--- RECORDS PROVIDED Enclosed Below ---

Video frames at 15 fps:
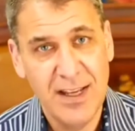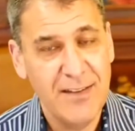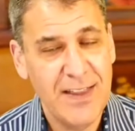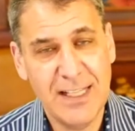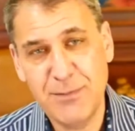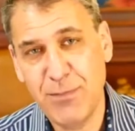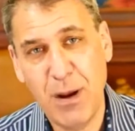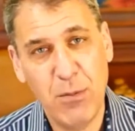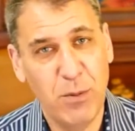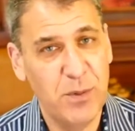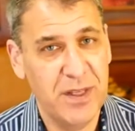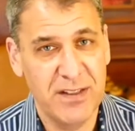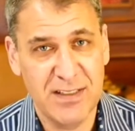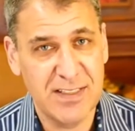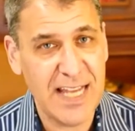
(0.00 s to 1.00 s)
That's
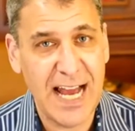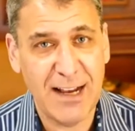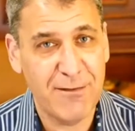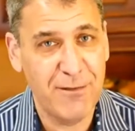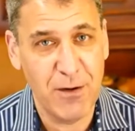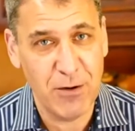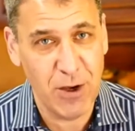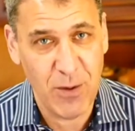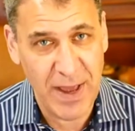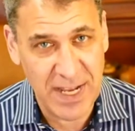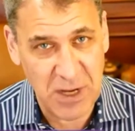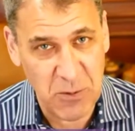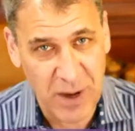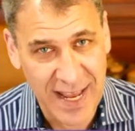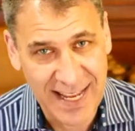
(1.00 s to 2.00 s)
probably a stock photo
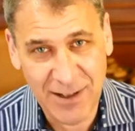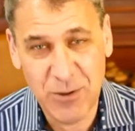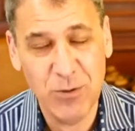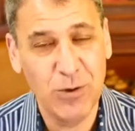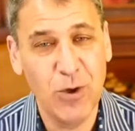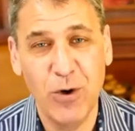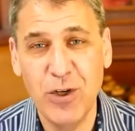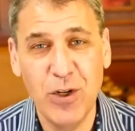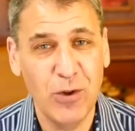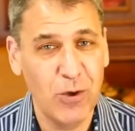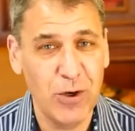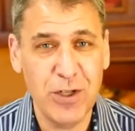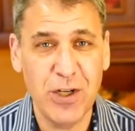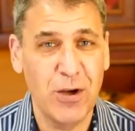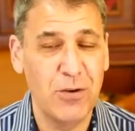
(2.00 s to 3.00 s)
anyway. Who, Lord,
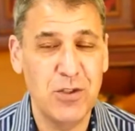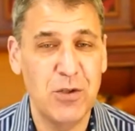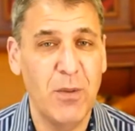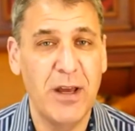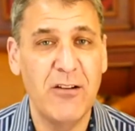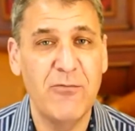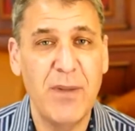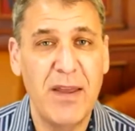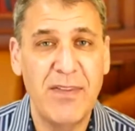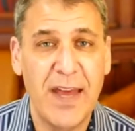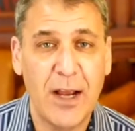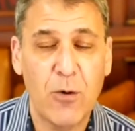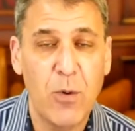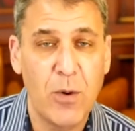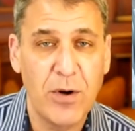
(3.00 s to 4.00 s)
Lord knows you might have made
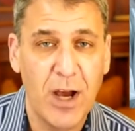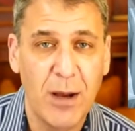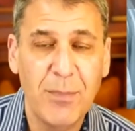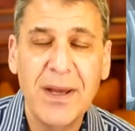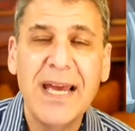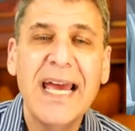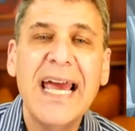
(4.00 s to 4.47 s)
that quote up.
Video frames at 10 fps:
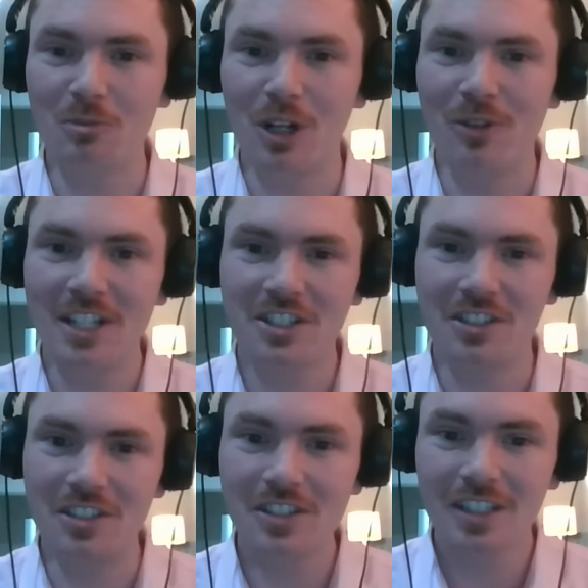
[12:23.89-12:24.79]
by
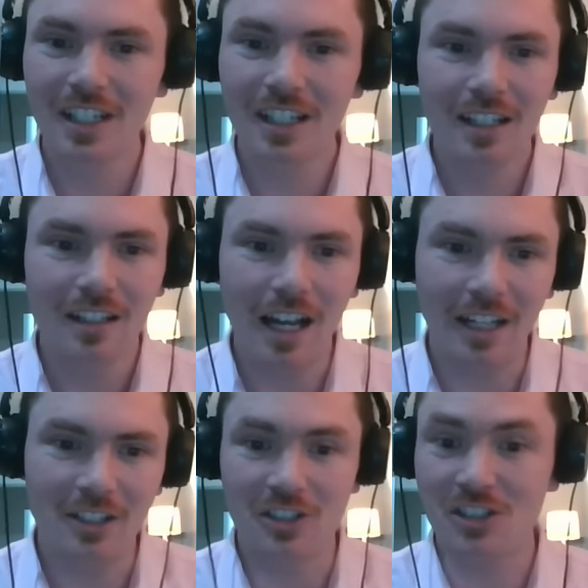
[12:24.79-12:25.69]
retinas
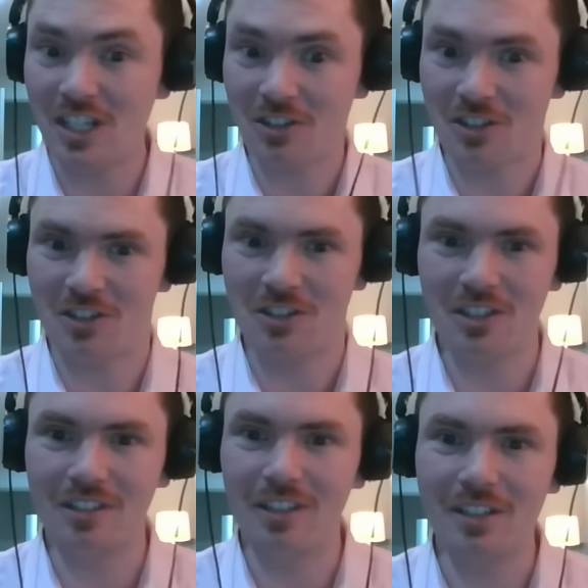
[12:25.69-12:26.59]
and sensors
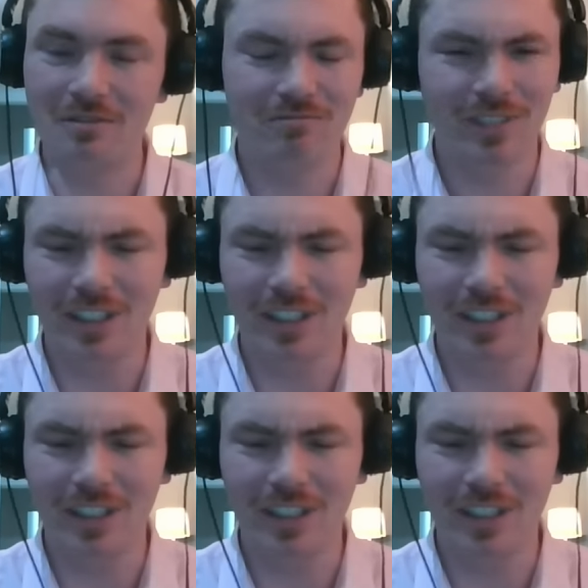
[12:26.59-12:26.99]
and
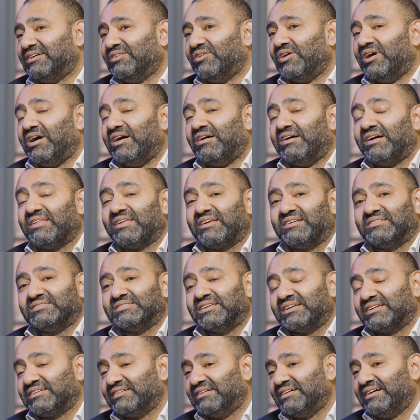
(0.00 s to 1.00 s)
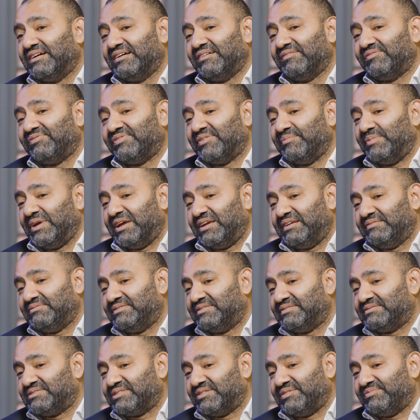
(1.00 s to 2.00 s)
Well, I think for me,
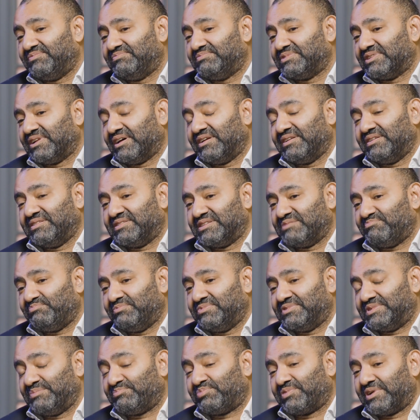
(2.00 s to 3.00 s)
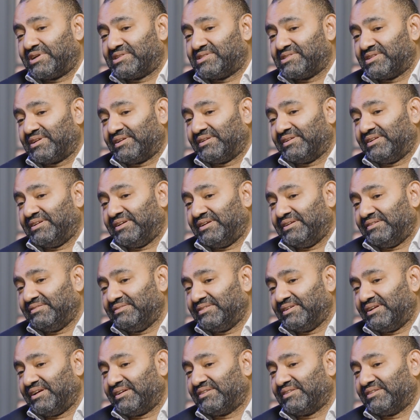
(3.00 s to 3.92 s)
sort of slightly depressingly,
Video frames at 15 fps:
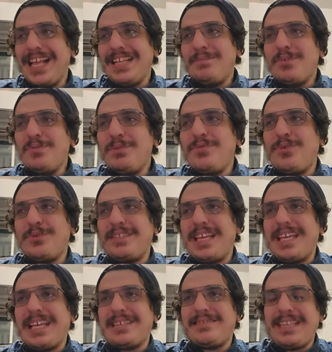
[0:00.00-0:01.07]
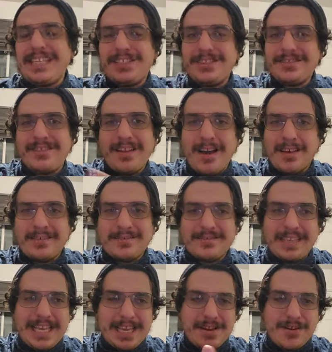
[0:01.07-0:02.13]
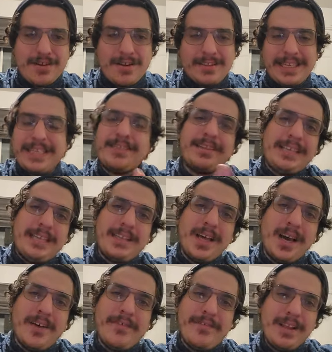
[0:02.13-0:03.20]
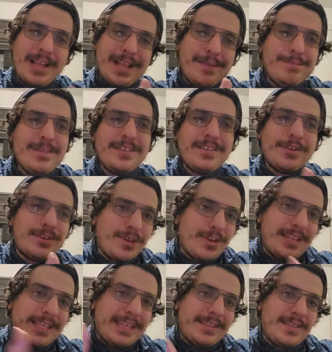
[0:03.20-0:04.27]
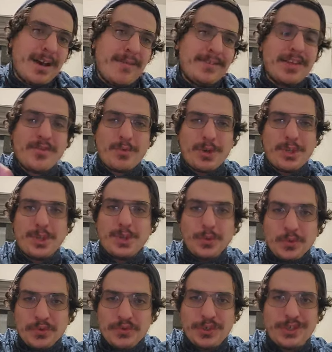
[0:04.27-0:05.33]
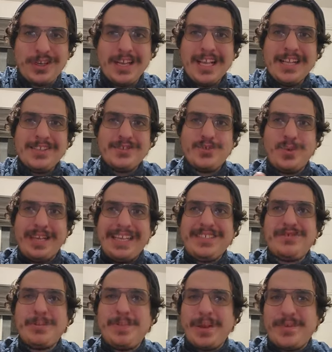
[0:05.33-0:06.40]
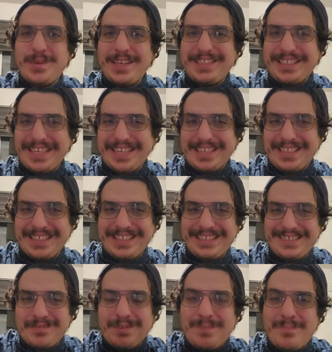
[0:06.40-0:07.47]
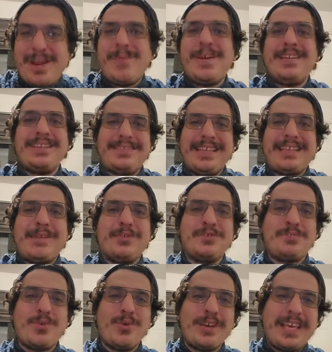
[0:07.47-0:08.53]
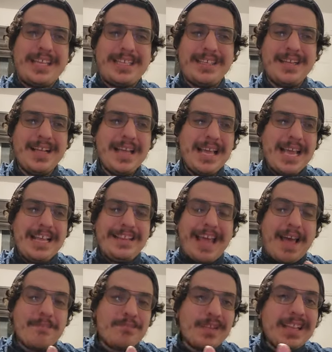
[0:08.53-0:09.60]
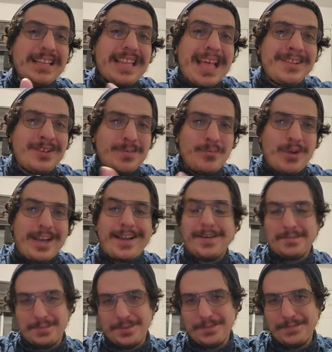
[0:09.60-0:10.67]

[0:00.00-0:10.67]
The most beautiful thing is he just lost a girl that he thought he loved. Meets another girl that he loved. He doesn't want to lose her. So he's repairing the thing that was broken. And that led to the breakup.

--- End of Enclosed RECORDS PROVIDED ---

WHAT TO DO: Copy exactly the lines that run from the line containing "[0:03.20-0:04.27]" to the end of the data, keeping both end lines and dropping every picture.

SOLUTION TO THIS PROBLEM:
[0:03.20-0:04.27]
[0:04.27-0:05.33]
[0:05.33-0:06.40]
[0:06.40-0:07.47]
[0:07.47-0:08.53]
[0:08.53-0:09.60]
[0:09.60-0:10.67]

[0:00.00-0:10.67]
The most beautiful thing is he just lost a girl that he thought he loved. Meets another girl that he loved. He doesn't want to lose her. So he's repairing the thing that was broken. And that led to the breakup.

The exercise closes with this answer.